Ficus racemosa L.

Ficus racemosa L.
  • Figs edible. They may be dehydrated, ground into flour and taken with milk and sugar or used for preparing cold jelly. The powder from roasted fig form a valuable breakfast food. The wood grey or greyish white, soft, not durable, used for well-curbs, outhouse doors, cross pieces for carts, rice mortars, planks and shutters and for making toys and effigies, cheap furniture, sides of carts, frames, ploughs, oars, yokes, bellows and fuse box fittings. It may be used also in cheap turnery work, e.g. bed legs, lacquer ware and cotton reels, and as light packing case wood. It is reported to be suitable for match-boxes. Leaves are used as fodder for cattle and elephants.

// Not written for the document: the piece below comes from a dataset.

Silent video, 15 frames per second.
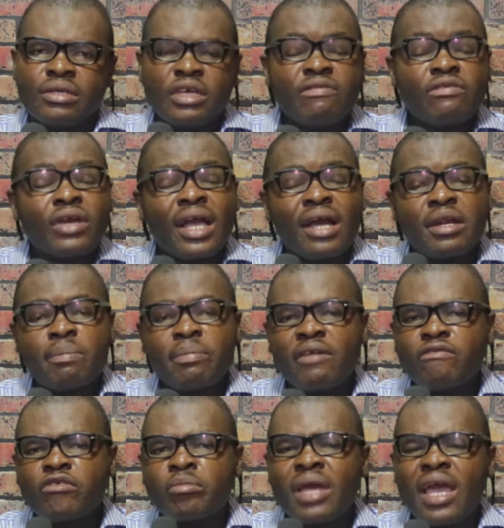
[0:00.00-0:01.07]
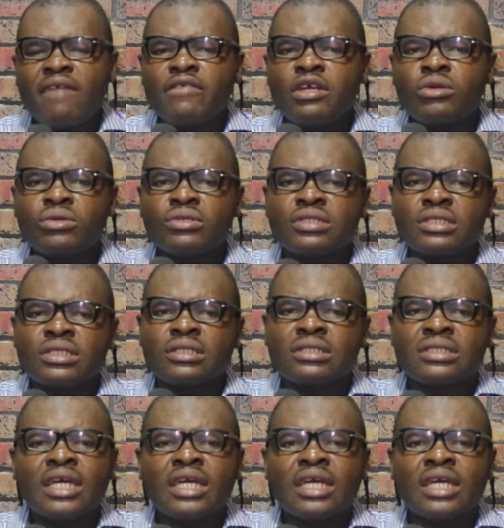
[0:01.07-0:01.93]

If you can repent from every known sin,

A good shade tree for coffee.
  • Often cultivated around village for its edible figs. The coagulum of the latex may be used in the manufacture of ground sheets and water-proof bonded paper. It may be added to the extent of 10% to Hevea rubber or latex as a plasticizer. Bird-lime is prepared from the juice of the stem. It is one of the recorded hosts of the Indian lac insect. Root used in diarrhoea and diabetes; bark tonic; latex used in diarrhoea and piles; leaf used in bilious affections; fig stomachic, carminative, used in haemoptysis; bark and fig astringent and used in menorrhagia. The bark is administered in cases of rinderpest diseases in cattle. Additionally, the bark, fig, and latex are employed for treating conditions such as edema, wounds, diarrhea, dysentery, uterine bleeding, leucorrhoea, and polyuria.